The director of Flanders Classics, Wouter Vandenhaute, told on a press conference on Thursday that it was time now for him to step forward and explain why he thought the Monument needed a change.

When the new route of this year's edition was announced, the organiser of the monumental one day race knew the changes that were decided on would evoke emotional reactions and he even expected personal criticism. He and his company wisely decided he would stay out of public debate for a while. "But the reactions were even more emotional than we expected," he told the gathered press.
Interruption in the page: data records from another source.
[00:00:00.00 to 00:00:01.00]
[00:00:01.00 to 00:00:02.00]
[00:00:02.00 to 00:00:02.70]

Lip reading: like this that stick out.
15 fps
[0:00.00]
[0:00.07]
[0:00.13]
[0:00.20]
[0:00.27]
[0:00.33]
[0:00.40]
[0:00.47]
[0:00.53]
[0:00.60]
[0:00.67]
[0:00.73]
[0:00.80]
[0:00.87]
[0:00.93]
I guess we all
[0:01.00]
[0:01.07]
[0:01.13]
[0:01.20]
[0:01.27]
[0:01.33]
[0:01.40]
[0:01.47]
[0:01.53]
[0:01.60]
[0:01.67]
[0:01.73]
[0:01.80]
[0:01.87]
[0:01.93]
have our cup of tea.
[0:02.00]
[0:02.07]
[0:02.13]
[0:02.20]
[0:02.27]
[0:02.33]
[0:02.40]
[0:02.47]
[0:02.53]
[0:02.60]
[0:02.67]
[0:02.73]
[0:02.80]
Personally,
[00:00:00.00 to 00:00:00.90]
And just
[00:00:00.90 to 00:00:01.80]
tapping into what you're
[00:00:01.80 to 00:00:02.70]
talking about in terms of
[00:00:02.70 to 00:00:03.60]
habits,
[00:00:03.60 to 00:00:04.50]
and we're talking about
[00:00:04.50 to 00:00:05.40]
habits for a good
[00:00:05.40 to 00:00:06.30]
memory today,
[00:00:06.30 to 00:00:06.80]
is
Emotional they were indeed. The exclusion of the Muur especially upset thousands of fans, who gathered, debated and made sure their voices were heard. In the city of Geraadsbergen, a few hundred participants joined a funeral procession that was organised, for the new route meant the death of de Ronde as they saw it. On the internet, discussions aplenty as well; some creative people went as far as parodying Hitler in a scene from the movie 'Der Untergang', suggesting the Ronde sold their soul to commercialism and that it meant the end of a race that's so close to their hearts.

"The Ronde Van Vlaanderen [as the race is named in Dutch - ed] is part of Flanders' cultural heritage," Vandenhaute explained. "I went out to get a feel for the new finale together with Eddy Merckx and [journalist] Marc Uytterhoeven. They were skeptical at first, but they changed their minds gradually and want to give [the new route] a chance. Riders are enthusiastic too'.
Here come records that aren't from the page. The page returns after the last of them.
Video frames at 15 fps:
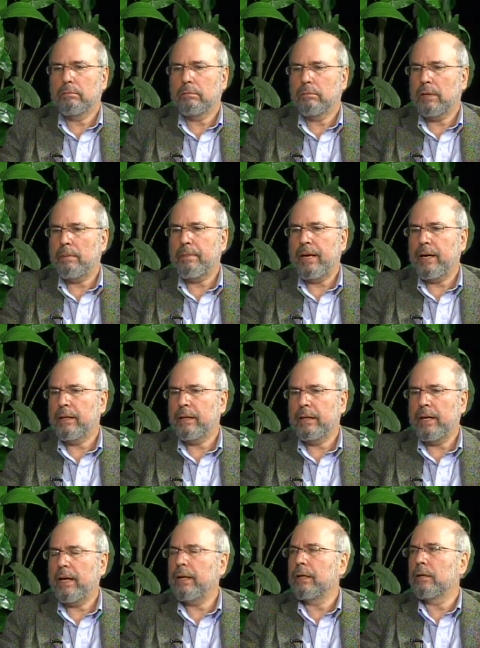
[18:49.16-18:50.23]
abandoned
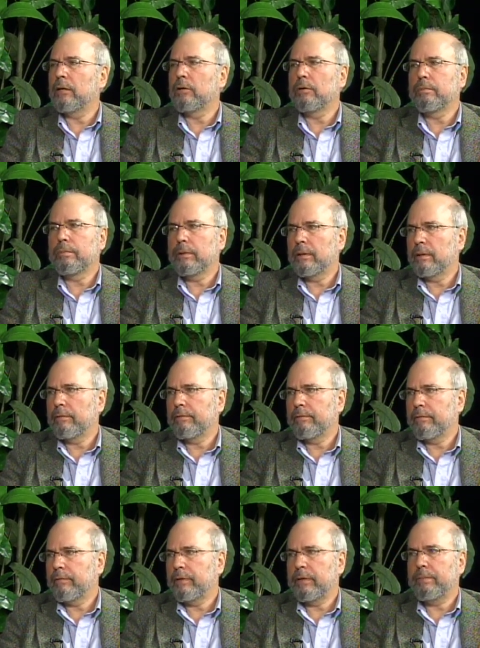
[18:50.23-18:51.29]
any hope of
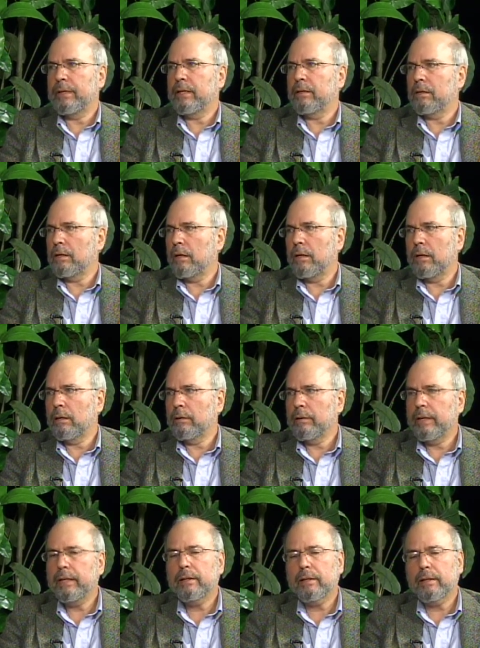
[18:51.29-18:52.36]
there being a God or
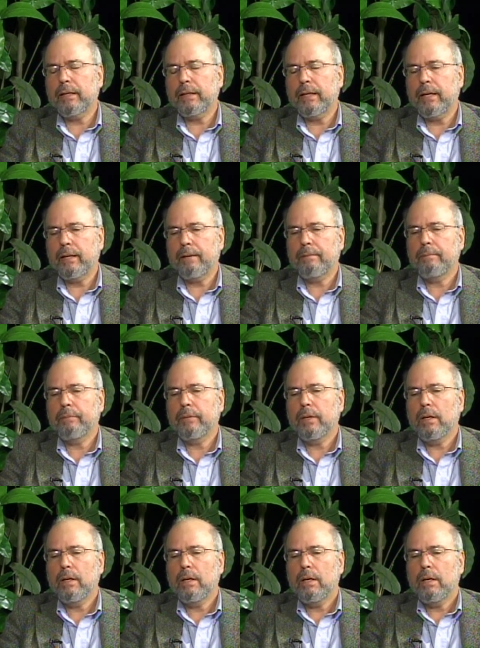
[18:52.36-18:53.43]
anything like that.
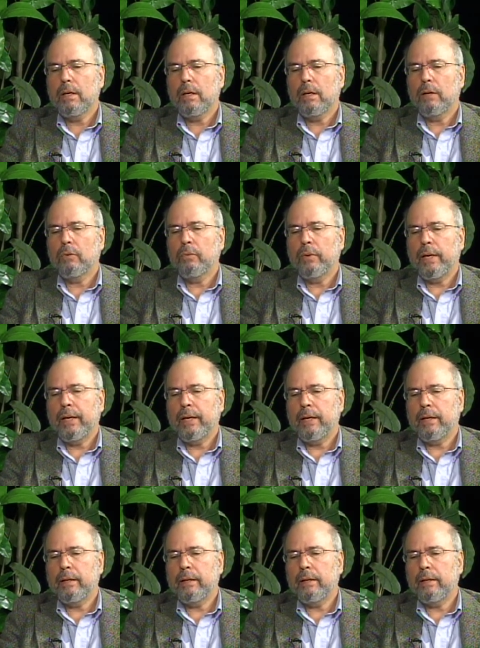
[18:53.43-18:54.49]

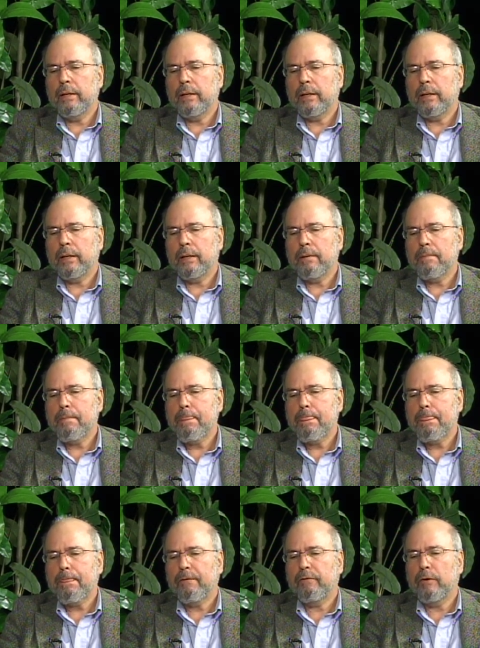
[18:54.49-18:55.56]
When, um,
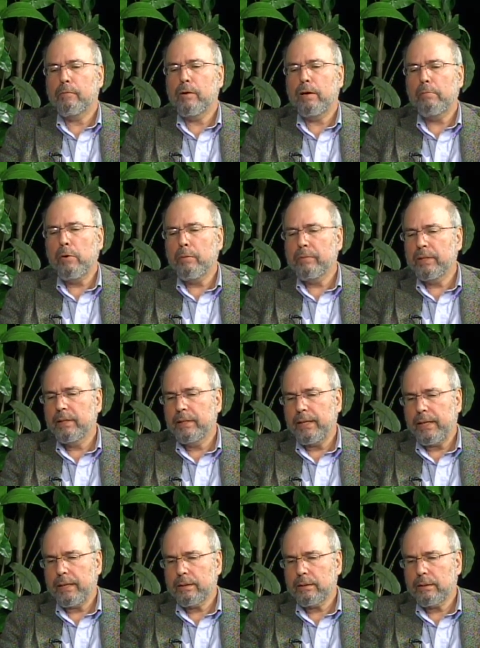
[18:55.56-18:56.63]
from one moment to the
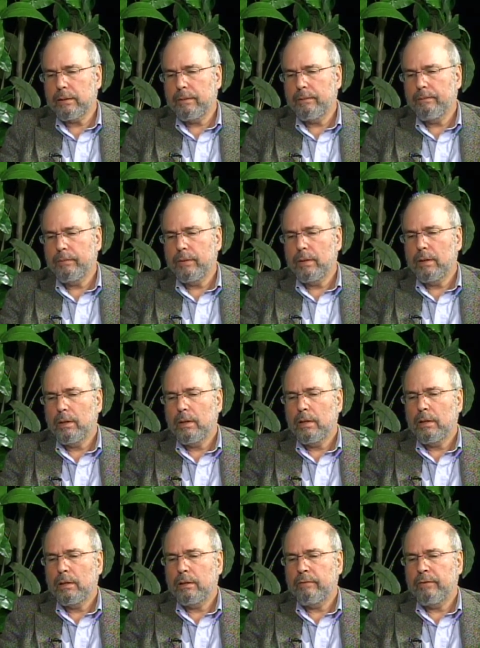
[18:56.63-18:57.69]
next,
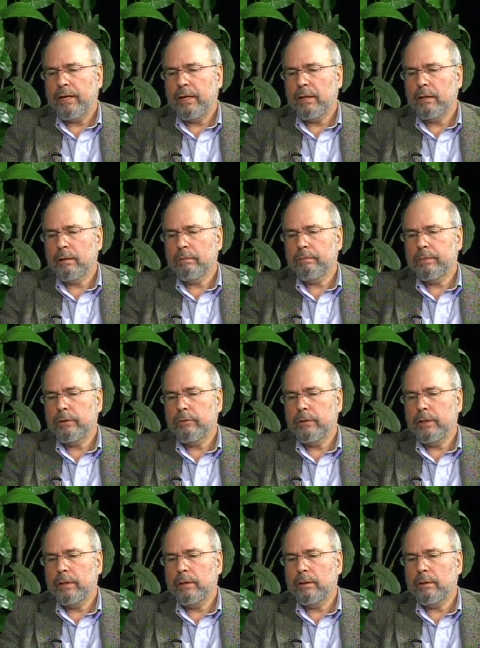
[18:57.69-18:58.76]
the veil
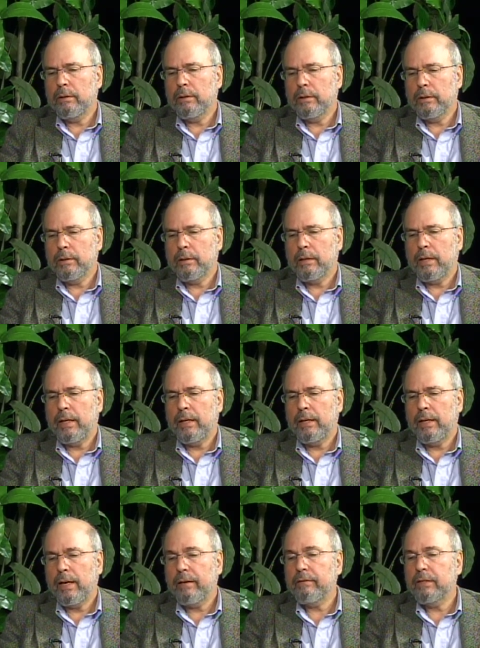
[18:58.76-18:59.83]
between earth
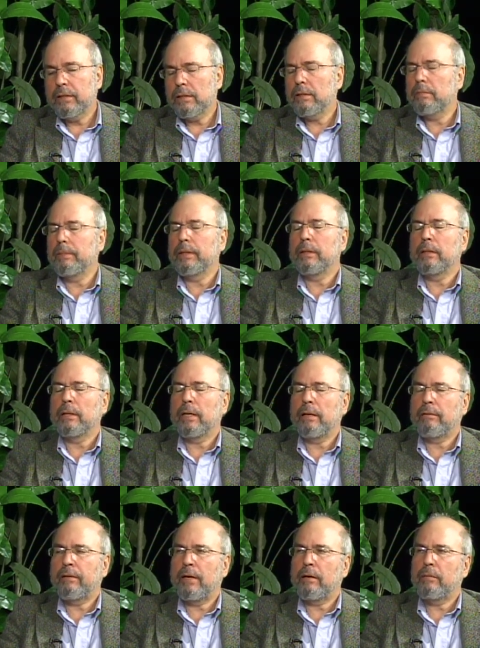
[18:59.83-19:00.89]
and heaven disappeared, and I
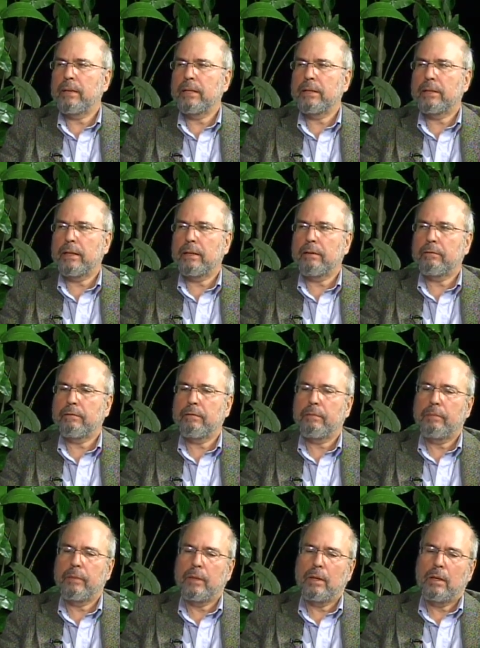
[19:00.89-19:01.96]
found myself
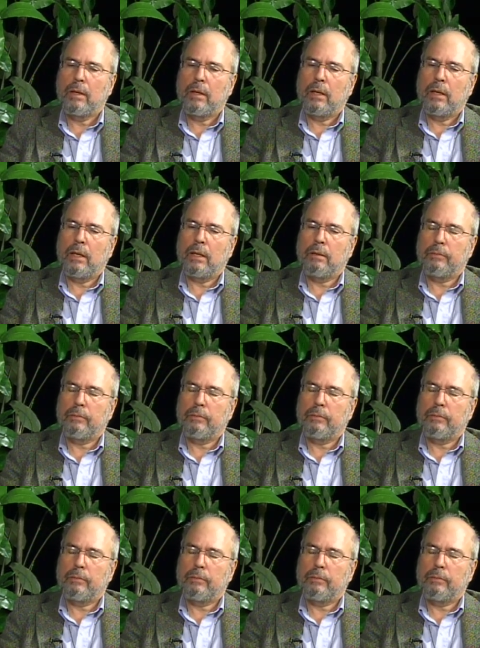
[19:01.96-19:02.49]
in the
A few days after the route was announced, riders such as Tom Boonen, Fabian Cancellara and Phillipe Gilbert indeed openly gave their support to the new route and with that, the sometimes harsh criticism lowered to a reasonable level.

The Muur lies at a inconvenient location

According to Vandenhaute, the Ronde ought to be centered around the Flemish Ardennes, the hilly area east of Oudenaarde. "People's experience is much higher there, in regards to the finale as it was until last year. There's few spectators on the roadside along the long and straight stretches between the hilly zone and the Muur, and between the Muur and Meerbeke. The experience on the Muur is absolutely fantastic, but its location in the course is not convenient," he concluded.
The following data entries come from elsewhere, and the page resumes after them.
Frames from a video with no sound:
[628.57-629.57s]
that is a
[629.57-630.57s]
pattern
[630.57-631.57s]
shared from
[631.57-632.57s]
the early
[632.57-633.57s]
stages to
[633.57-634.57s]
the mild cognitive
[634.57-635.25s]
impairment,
The changes to the course push cycling into a new direction, as Vandenhaute explained: "If the new route is succesful, the Ronde could set an example for all one day classics. To race from A to B doesn't have much longevity no more," he thinks. "With the new concept, spectators have the chance to see the riders three times, right there in the finale of the race. They can settle themselves in the morning for a day of festivities. We're going to put up large TV screens, there's be portable toilets installed and other infrastructure."

Asked wether the organiser was planning to ask entree fee, Vandenhaut was quick to avoid the question. "What I find important is that cycling remains close to the people and for the coming years the race will be free," he replied. "I do not rule out it always staying a free event though, but it will never be an exclusive event to VIP's only." He was quick to add that the 61000 spectators at the recent Cross World Championship in Koksijde all paid 25 euro (28 US$) entree free without anyone complaining.

With the world of cycling in motion, the Tour of Flanders could lead the path to a new business model, in which the money earned and spent will be different from the way it is now.

The wide open sections of the route until 2011, sometimes allowed those that were not necessarily the strongest riders to win, as riders who'd fallen back had the chance to rejoin the front group. With the finale being tougher come 2012, it is expected that the winner of the Tour of Flanders will actually be the strongest rider on that day; hence it's no surprise Boonen, Cancellara and Gilbert gave their thumbs up.